The Voice of Parents: a Model for Inclusion project is a two-year initiative led by the Centre for Excellence in Child and Family Welfare, supported by Gandel Philanthropy and Equity Trustees – The Arthur Gordon Oldham Charitable Trust. Engaging a group of parent consultants who are experts by experience, the project will develop a framework for parent voices to be heard and a practical toolkit for governments and organisations to use in including parents’ voices in their work.

As part of the centre’s commitment to promoting client voice and learning from those with lived experience, the project will develop a charter of parental participation, agreed principles that can be applied across organisations and programs in the child and family services sector, and a parent participation model.

In order to develop a sustainable, effective and practical model, the project is receiving support and input from across the child and family welfare sector, including adjacent sectors such as legal and health, through surveys, workshops and individual consultations.

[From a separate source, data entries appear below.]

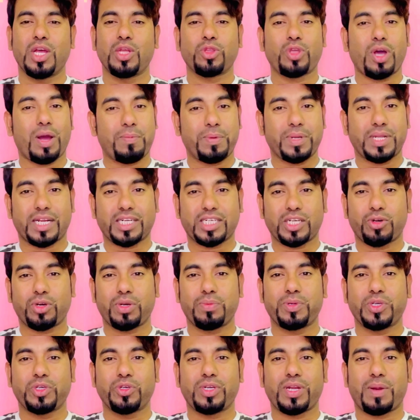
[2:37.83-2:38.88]
তো আমরা আশা করি
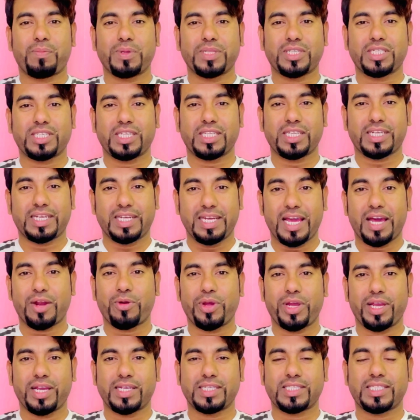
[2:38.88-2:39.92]
ভিডিওটি আপনাদের সাথে ক্লিয়ার
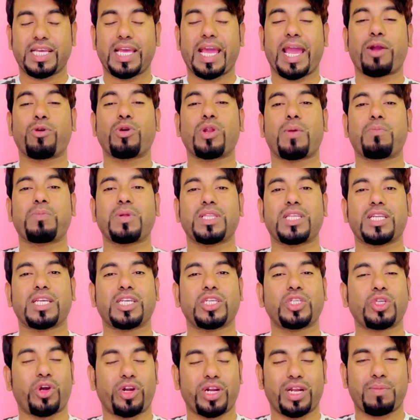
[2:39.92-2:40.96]
হয়ে গেছে এখন আপনাদেরকে
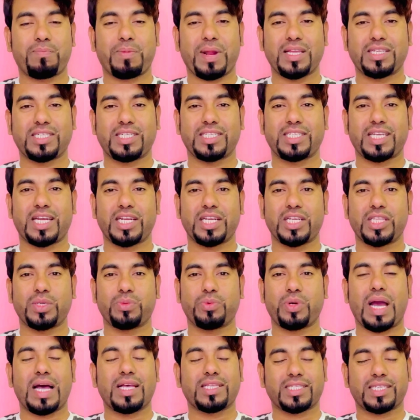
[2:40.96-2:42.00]
স্বর্ণের প্রাইসটা জানিয়ে
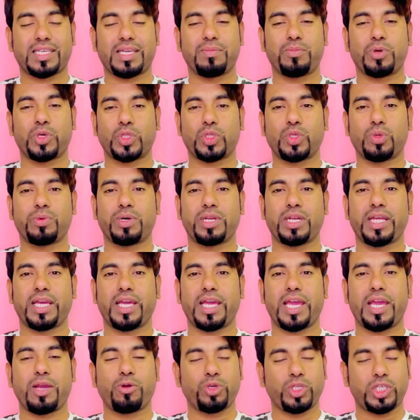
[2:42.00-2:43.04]
দেবো আজকে বর্তমানে
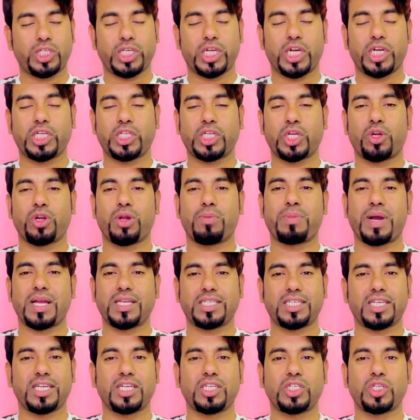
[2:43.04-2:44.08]
একুশ ক্যারেট স্বর্ণ বাইশ
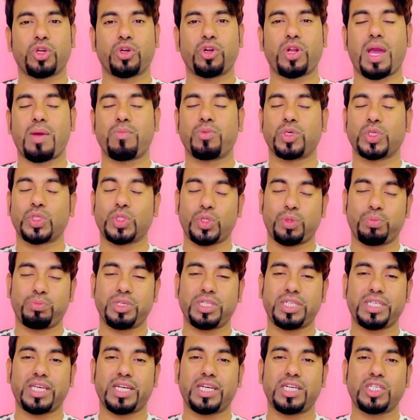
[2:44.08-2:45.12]
ক্যারেট স্বর্ণ এবং
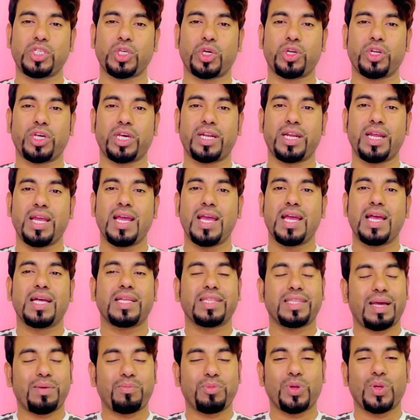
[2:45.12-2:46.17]
চব্বিশ ক্যারেট স্বর্ণের
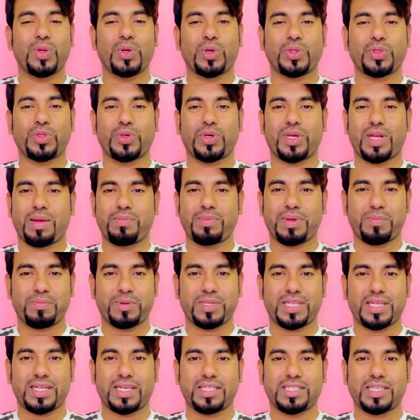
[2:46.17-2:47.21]
দামগুলো কত করে আমি
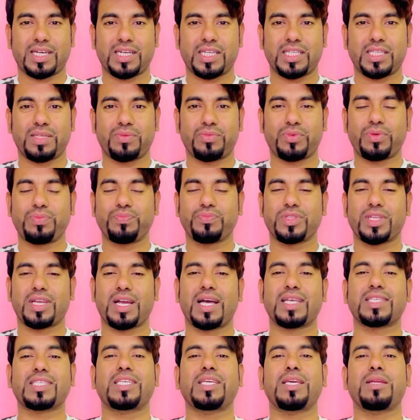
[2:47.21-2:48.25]
আপনাদেরকে জানিয়ে দেবো
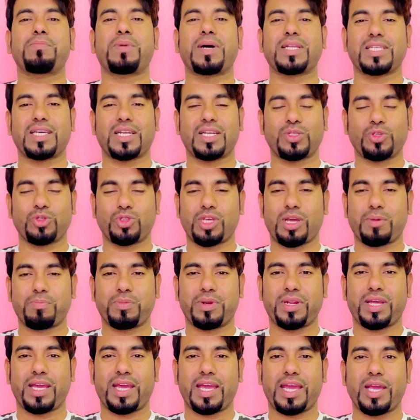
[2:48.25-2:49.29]
আজকের বাজারে যদি
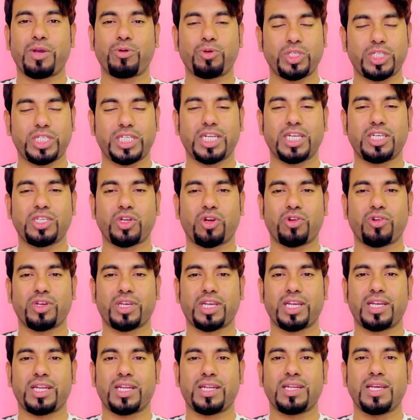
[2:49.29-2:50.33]
আপনি একুশ ক্যারেট স্বর্ণ
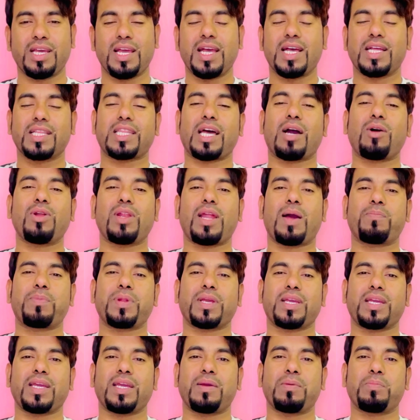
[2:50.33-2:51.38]
কেনেন তাহলে
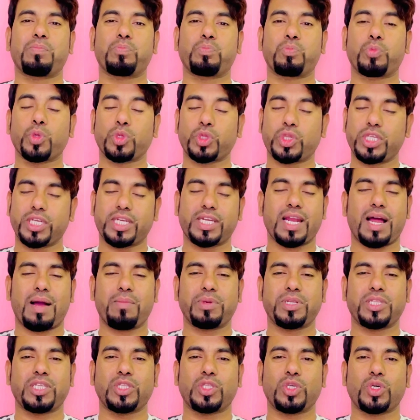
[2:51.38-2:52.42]
আপনাকে প্রতি
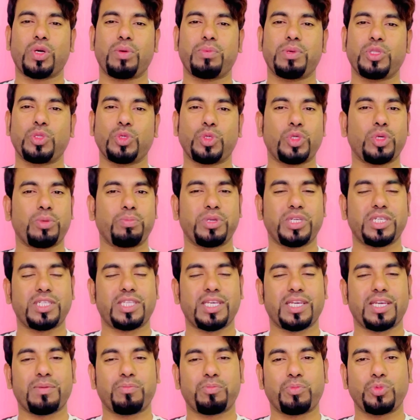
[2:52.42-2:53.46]
গ্রামে দিতে হবে দুশো বিশ
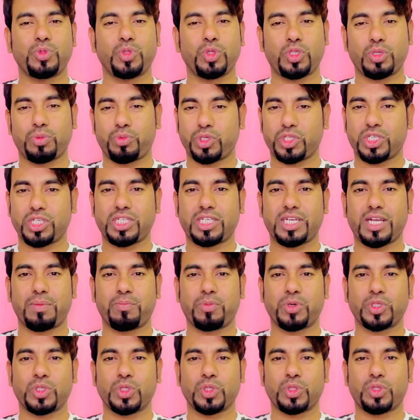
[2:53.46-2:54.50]
থেকে দুশো পঁচিশ রিয়াল
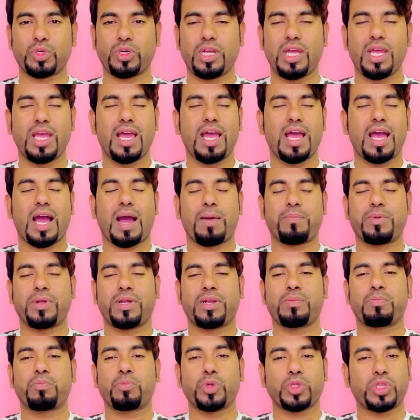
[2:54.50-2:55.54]
পর্যন্ত আপনার
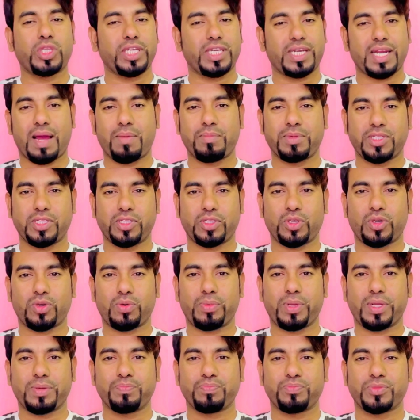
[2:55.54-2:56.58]
প্রতি গ্রামে দিতে
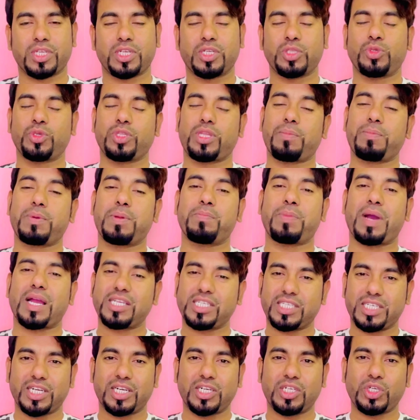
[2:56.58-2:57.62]
হবে যদি আপনি
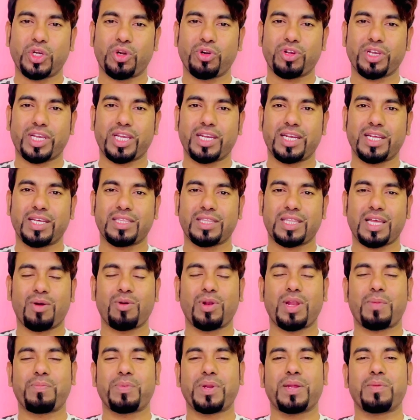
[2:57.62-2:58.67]
বাইশ ক্যারেট স্বর্ণ কিনেন
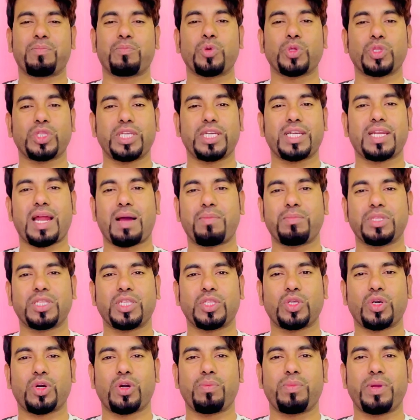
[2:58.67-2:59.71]
তাহলে আপনার প্রতি গ্রামে
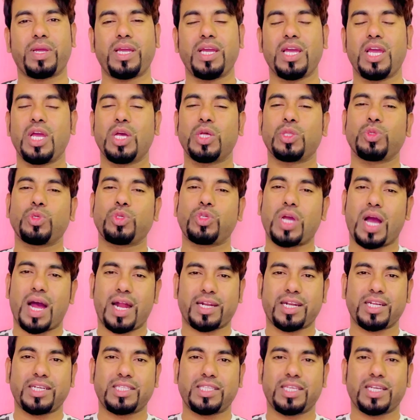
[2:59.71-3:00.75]
দিতে হবে দুশো
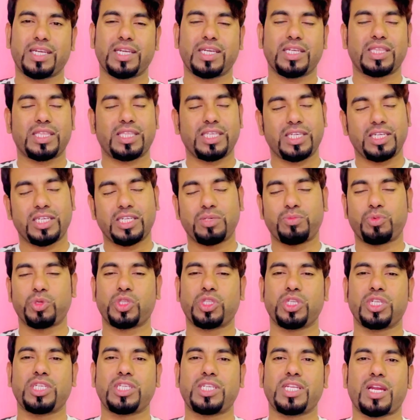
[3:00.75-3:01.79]
আঠাশ থেকে তিরিশ
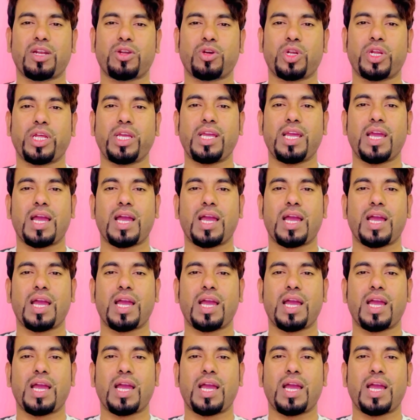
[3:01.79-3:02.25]
বত্রিশ শেয়ার করে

Anticipated benefits of the project

Meaningful and genuine parent participation in decision-making is linked to a range of increased positive outcomes for children and their families, especially in relation to development, wellbeing, identity and sense of belonging. 

For organisations and services that work with families, hearing parents’ voices and embedding a model for their participation is critical to improving outcomes for families and enabling children to thrive. Through developing a model and resources to establish and embed parent participation in the sector, the Voice of Parents project will support organisations to consistently design and deliver services that best meet the needs of children and families who are accessing their services.

The project is also building on the limited existing knowledge of parental participation and embedding parent voices, and bringing together a broad range of sector stakeholders in the design of an effective model and encouragement of implementation.

Most importantly, parents will be provided with the opportunity for their voice to be heard and for greater awareness of their experience in the critical touch points in the child and family system. 

Recent findings

A literature review to support the initial stages of the project found that when organisations and workers partner with parents to establish and sustain positive and collaborative relationships, families are empowered to take ownership of and participate in real and sustainable change. Strategies that support this include clear communication, adopting a strengths-based approach, and having a thorough awareness of parental needs.

The review also identified a range of factors that act as barriers to engagement, including shame and stigma, professional and personal bias, and systemic restraints such as time and resourcing. To support genuine and meaningful engagement with parents, services must be equipped with a skilled and culturally competent workforce that understands the intersectionality of challenges and discrimination that specific parent populations experience.

In analysing four government participation frameworks that support organisations in their consideration and implementation of a client participation process, the project also found that systemic limitations continue to hamper the ability of organisations to embed meaningful participation. 

What’s next?

The centre is now looking to the sector for their views and experiences, having recently surveyed child and family workers on the opportunities and challenges for organisations in embedding a systematised approach to parental engagement. The findings of this survey will be shared early this year.   

Perhaps most excitingly, in 2021 the project will be engaging our parent consultants, providing an opportunity to work with birth parents who are experts by experience. 


Deb Tsorbaris  |  @ProBonoNews

Deb Tsorbaris is the CEO of the Centre for Excellence in Child and Family Welfare, the peak body for child and family services in Victoria.